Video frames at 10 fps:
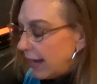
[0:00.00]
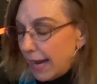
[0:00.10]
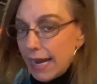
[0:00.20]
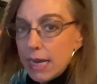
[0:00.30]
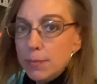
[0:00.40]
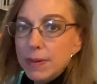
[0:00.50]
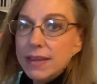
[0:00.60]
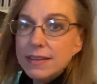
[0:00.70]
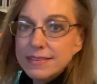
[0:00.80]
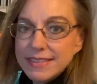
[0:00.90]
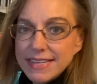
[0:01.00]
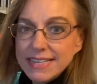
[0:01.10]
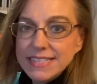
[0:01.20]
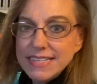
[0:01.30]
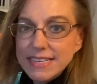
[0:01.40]
A, B,
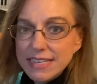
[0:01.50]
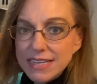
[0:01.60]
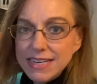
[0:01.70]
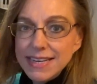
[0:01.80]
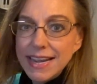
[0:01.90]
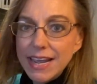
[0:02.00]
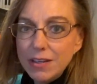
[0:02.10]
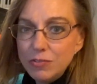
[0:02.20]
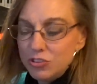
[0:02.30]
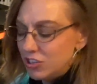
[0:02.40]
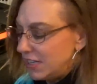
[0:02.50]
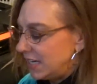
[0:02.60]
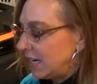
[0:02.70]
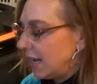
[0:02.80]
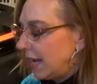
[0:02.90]
C, D, E, F,
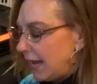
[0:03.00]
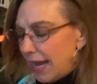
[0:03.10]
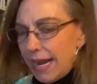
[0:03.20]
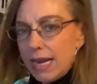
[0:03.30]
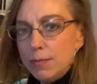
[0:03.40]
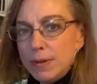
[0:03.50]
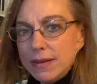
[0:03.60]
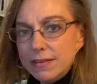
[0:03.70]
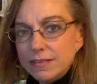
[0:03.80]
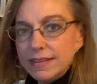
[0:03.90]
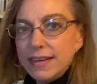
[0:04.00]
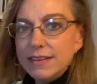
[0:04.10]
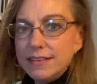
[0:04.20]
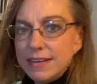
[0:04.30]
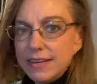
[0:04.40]
G, A, B, C,
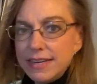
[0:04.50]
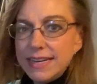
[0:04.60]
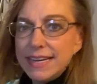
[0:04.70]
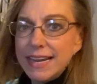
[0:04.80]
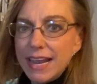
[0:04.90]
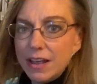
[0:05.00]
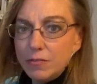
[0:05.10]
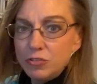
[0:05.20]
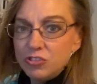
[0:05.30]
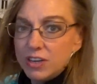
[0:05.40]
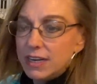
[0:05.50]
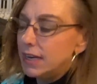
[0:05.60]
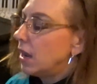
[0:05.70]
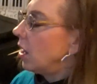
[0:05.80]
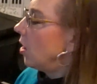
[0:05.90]
D, E, F, G,
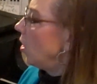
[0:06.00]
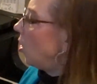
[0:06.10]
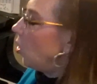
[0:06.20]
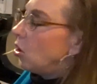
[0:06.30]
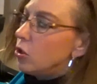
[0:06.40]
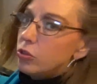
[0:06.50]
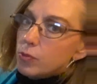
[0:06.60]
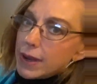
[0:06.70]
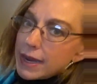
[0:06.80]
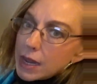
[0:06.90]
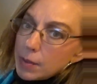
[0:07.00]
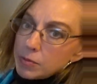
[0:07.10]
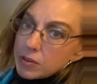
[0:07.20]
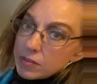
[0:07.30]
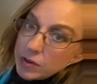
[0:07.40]
all the way
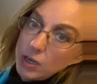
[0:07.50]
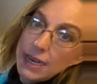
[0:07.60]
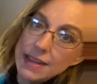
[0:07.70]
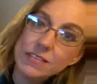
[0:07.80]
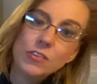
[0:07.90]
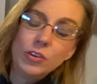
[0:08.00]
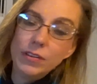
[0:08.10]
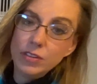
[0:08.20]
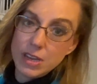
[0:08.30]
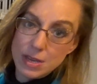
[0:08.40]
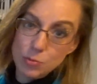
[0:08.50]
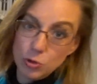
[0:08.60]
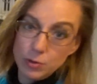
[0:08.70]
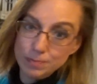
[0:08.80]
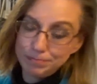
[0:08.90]
up to the very last note of the
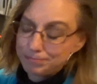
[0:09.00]
keyboard.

********************

◆ **Exercise details**:
Each line above is to be duplicated exactly, and the pictures are to be omitted.

◆ **Exercise result**:
Video frames at 10 fps:
[0:00.00]
[0:00.10]
[0:00.20]
[0:00.30]
[0:00.40]
[0:00.50]
[0:00.60]
[0:00.70]
[0:00.80]
[0:00.90]
[0:01.00]
[0:01.10]
[0:01.20]
[0:01.30]
[0:01.40]
A, B,
[0:01.50]
[0:01.60]
[0:01.70]
[0:01.80]
[0:01.90]
[0:02.00]
[0:02.10]
[0:02.20]
[0:02.30]
[0:02.40]
[0:02.50]
[0:02.60]
[0:02.70]
[0:02.80]
[0:02.90]
C, D, E, F,
[0:03.00]
[0:03.10]
[0:03.20]
[0:03.30]
[0:03.40]
[0:03.50]
[0:03.60]
[0:03.70]
[0:03.80]
[0:03.90]
[0:04.00]
[0:04.10]
[0:04.20]
[0:04.30]
[0:04.40]
G, A, B, C,
[0:04.50]
[0:04.60]
[0:04.70]
[0:04.80]
[0:04.90]
[0:05.00]
[0:05.10]
[0:05.20]
[0:05.30]
[0:05.40]
[0:05.50]
[0:05.60]
[0:05.70]
[0:05.80]
[0:05.90]
D, E, F, G,
[0:06.00]
[0:06.10]
[0:06.20]
[0:06.30]
[0:06.40]
[0:06.50]
[0:06.60]
[0:06.70]
[0:06.80]
[0:06.90]
[0:07.00]
[0:07.10]
[0:07.20]
[0:07.30]
[0:07.40]
all the way
[0:07.50]
[0:07.60]
[0:07.70]
[0:07.80]
[0:07.90]
[0:08.00]
[0:08.10]
[0:08.20]
[0:08.30]
[0:08.40]
[0:08.50]
[0:08.60]
[0:08.70]
[0:08.80]
[0:08.90]
up to the very last note of the
[0:09.00]
keyboard.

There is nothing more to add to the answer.